**Task:**
Please give the records below again in full, exactly, with the images left out.
--
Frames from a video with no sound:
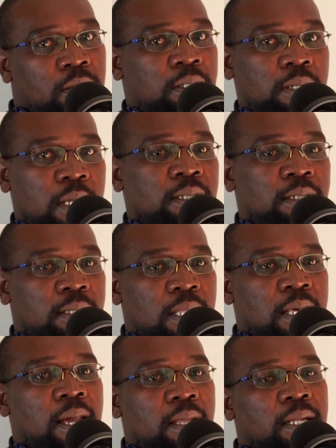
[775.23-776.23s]
that's
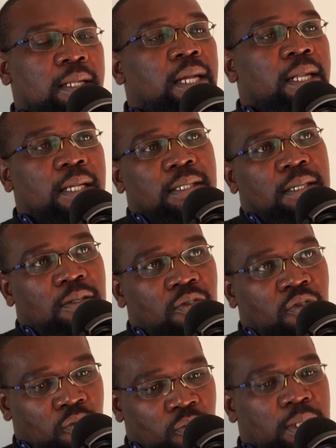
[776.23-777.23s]
there that can assist
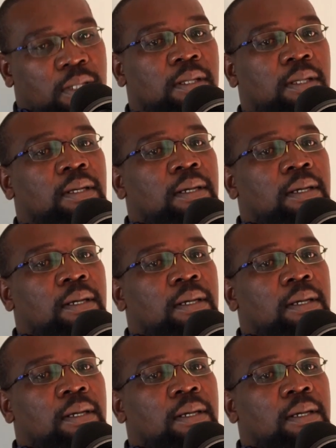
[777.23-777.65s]
you with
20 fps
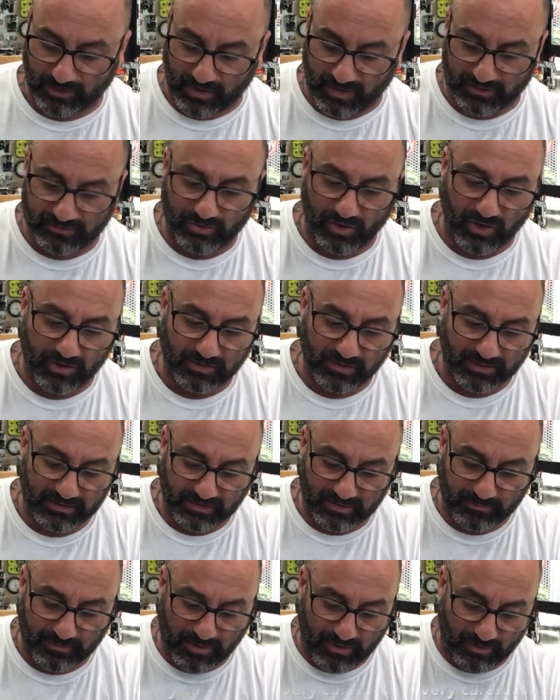lot of talk
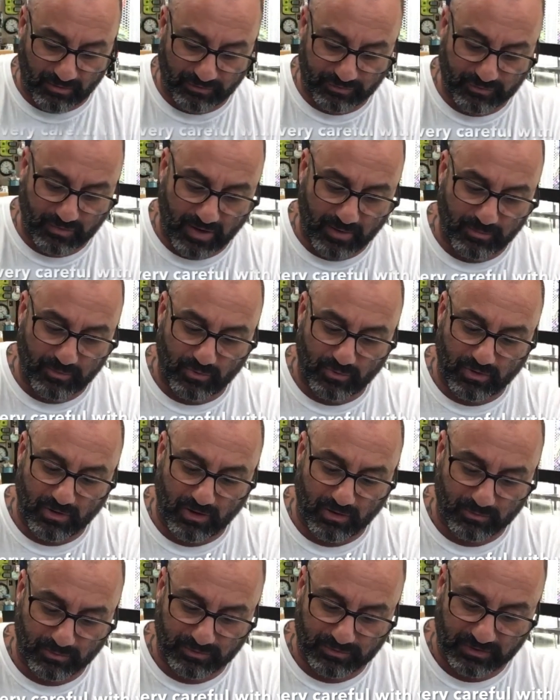lately about all this crap going
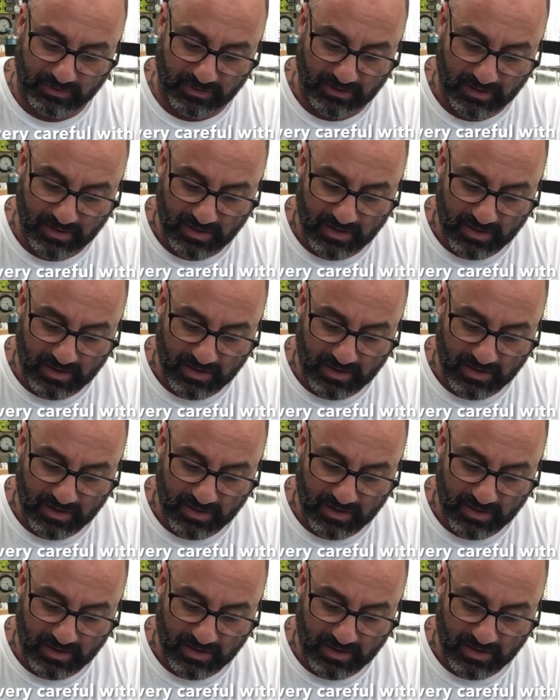on with the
--
**Answer to this problem:**
Frames from a video with no sound:
[775.23-776.23s]
that's
[776.23-777.23s]
there that can assist
[777.23-777.65s]
you with
20 fps
lot of talk
lately about all this crap going
on with the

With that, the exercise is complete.